(Collected data entries)
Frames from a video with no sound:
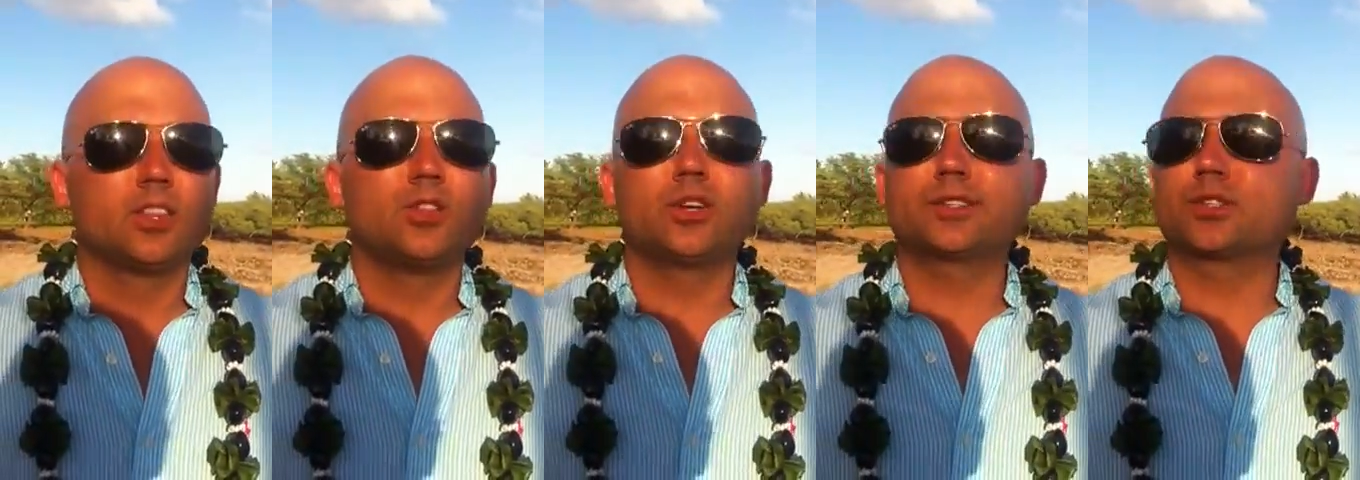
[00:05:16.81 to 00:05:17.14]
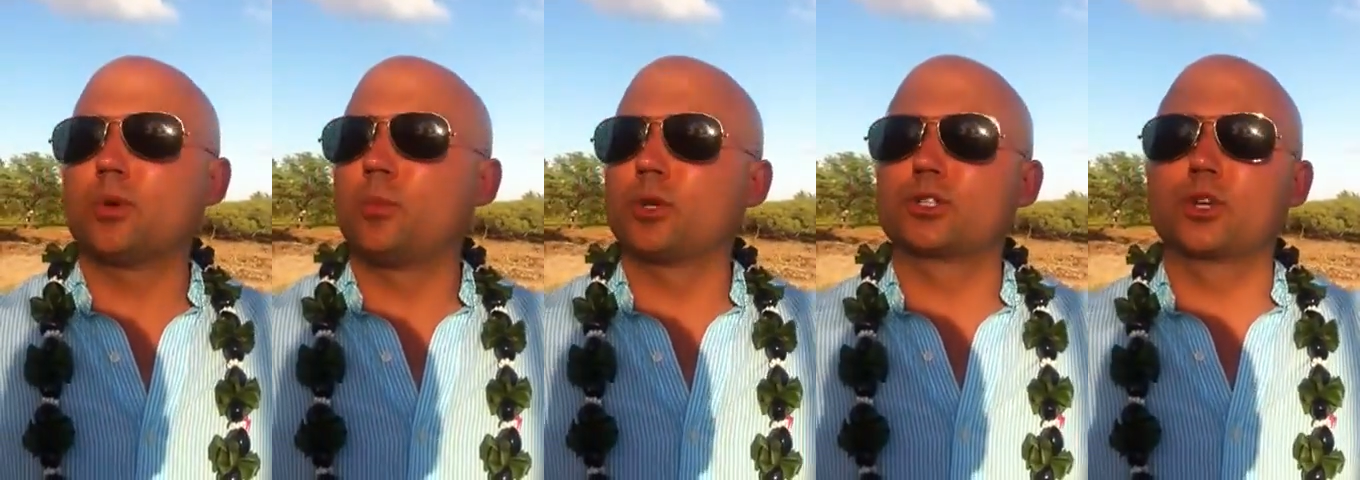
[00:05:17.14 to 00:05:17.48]
There's
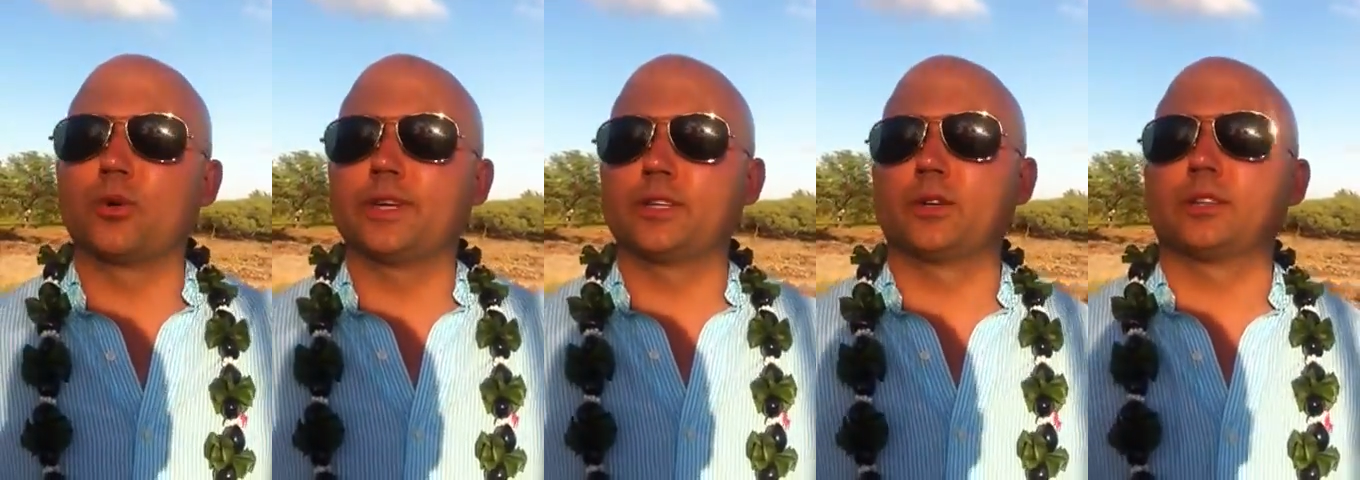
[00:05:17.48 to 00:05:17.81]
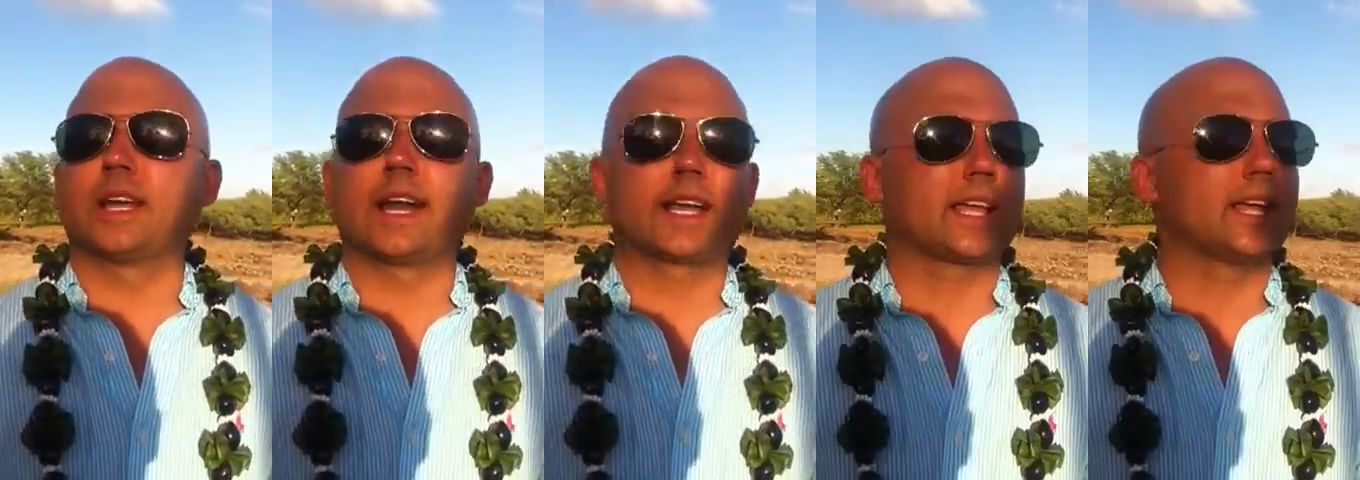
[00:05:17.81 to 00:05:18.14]
so much going
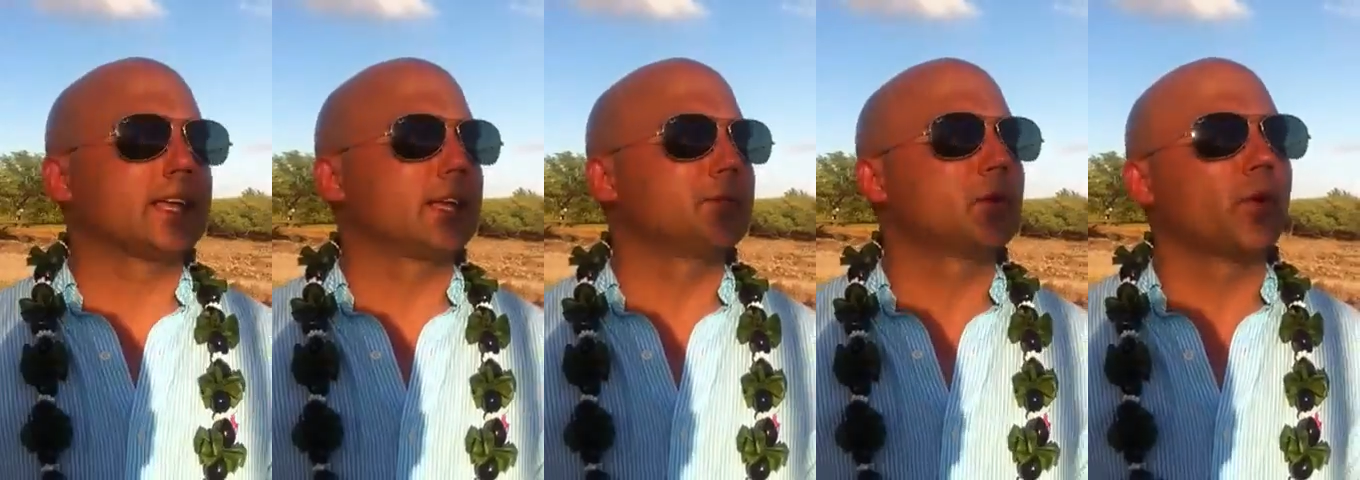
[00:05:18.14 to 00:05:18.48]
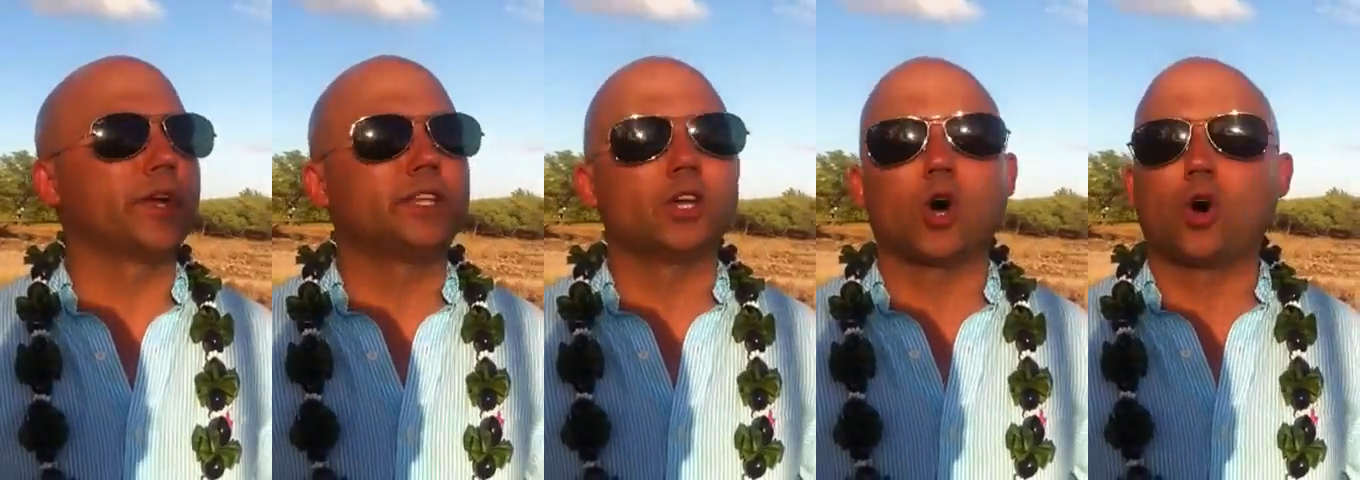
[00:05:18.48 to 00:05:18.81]
on that I can keep
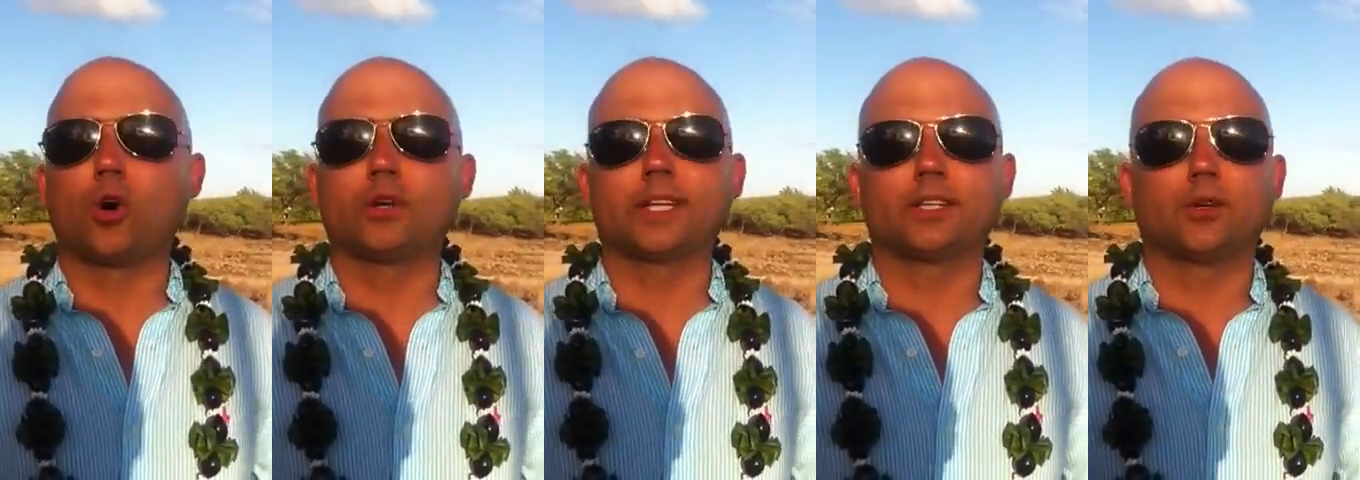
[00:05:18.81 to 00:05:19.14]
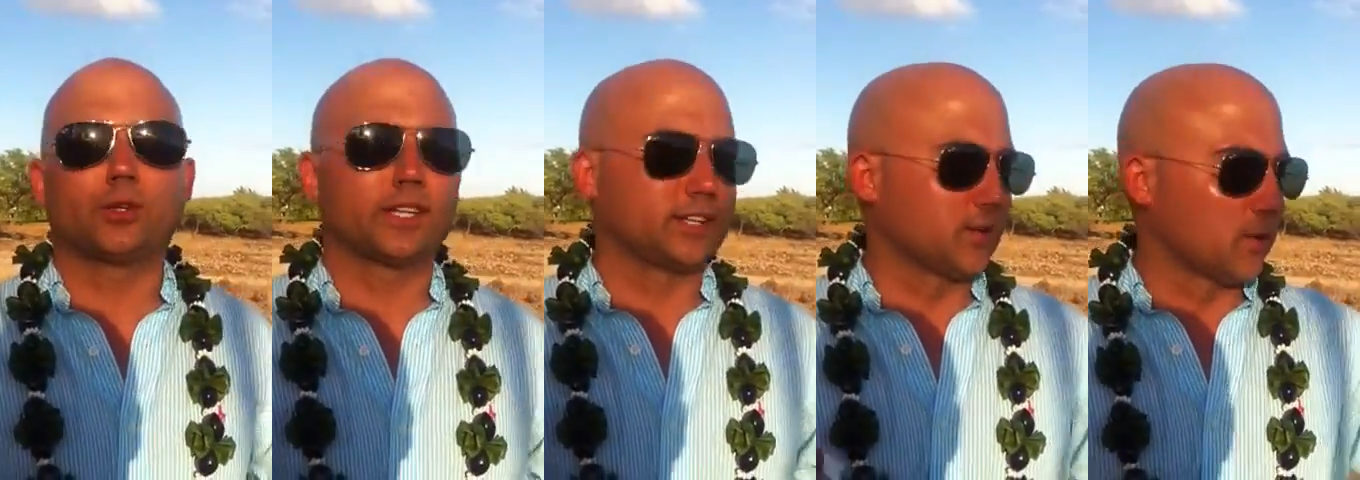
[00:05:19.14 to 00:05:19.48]
going on and
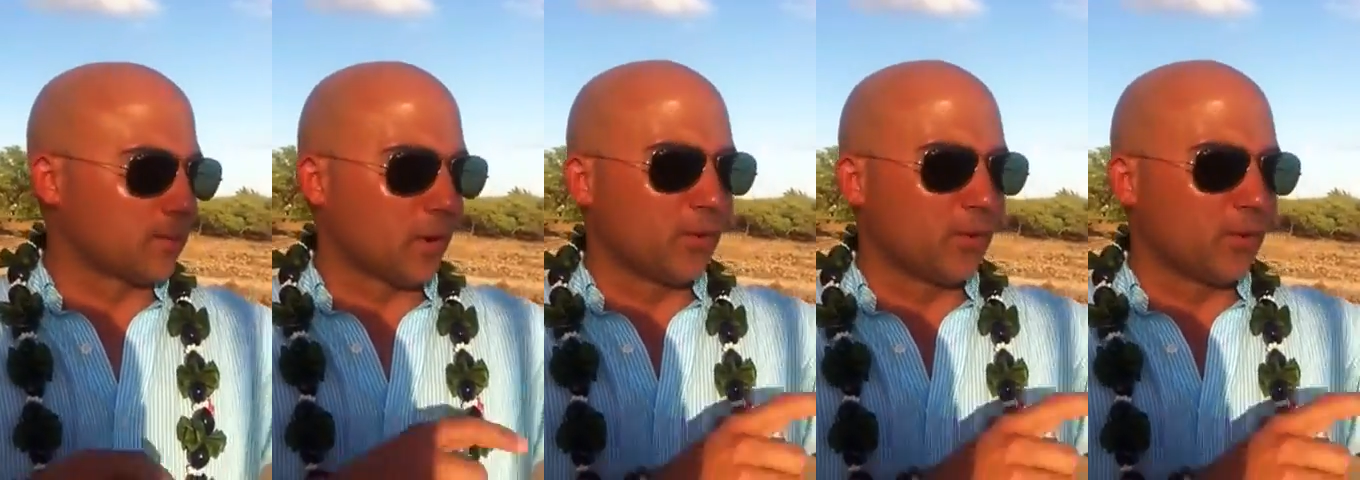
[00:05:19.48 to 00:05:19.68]
on and on,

TASK:
Each line from the one containing "[00:05:17.14 to 00:05:17.48]" down to the final line of the records above must be reproduced exactly; no pictures go into the copy.

COMPLETED EXERCISE:
[00:05:17.14 to 00:05:17.48]
There's
[00:05:17.48 to 00:05:17.81]
[00:05:17.81 to 00:05:18.14]
so much going
[00:05:18.14 to 00:05:18.48]
[00:05:18.48 to 00:05:18.81]
on that I can keep
[00:05:18.81 to 00:05:19.14]
[00:05:19.14 to 00:05:19.48]
going on and
[00:05:19.48 to 00:05:19.68]
on and on,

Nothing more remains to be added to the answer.